WHAT THE TASK ASKS =>
With the exception of the pictures, transcribe the entire listing exactly.

====== DATASET RECORDS

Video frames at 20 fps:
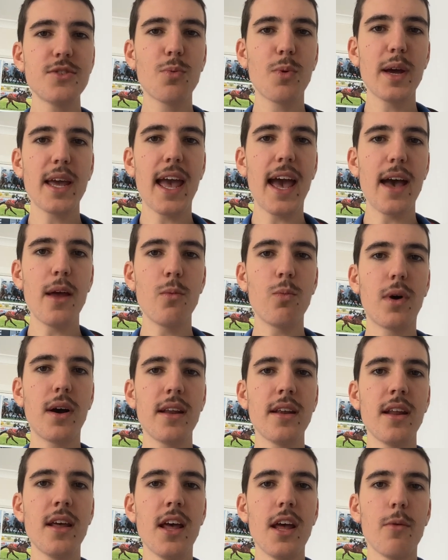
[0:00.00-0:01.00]
We had
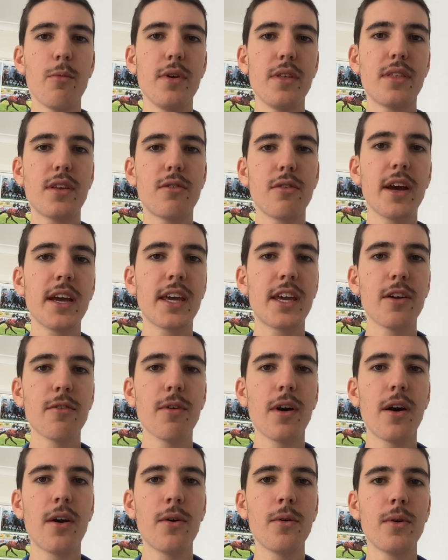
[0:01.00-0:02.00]
one with Greg
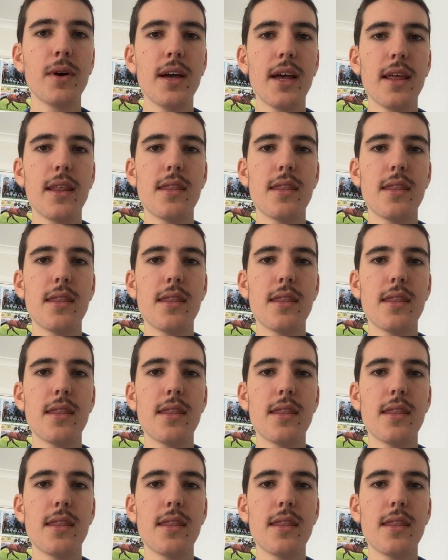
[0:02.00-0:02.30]
Urell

============

FINISHED TASK =>
Video frames at 20 fps:
[0:00.00-0:01.00]
We had
[0:01.00-0:02.00]
one with Greg
[0:02.00-0:02.30]
Urell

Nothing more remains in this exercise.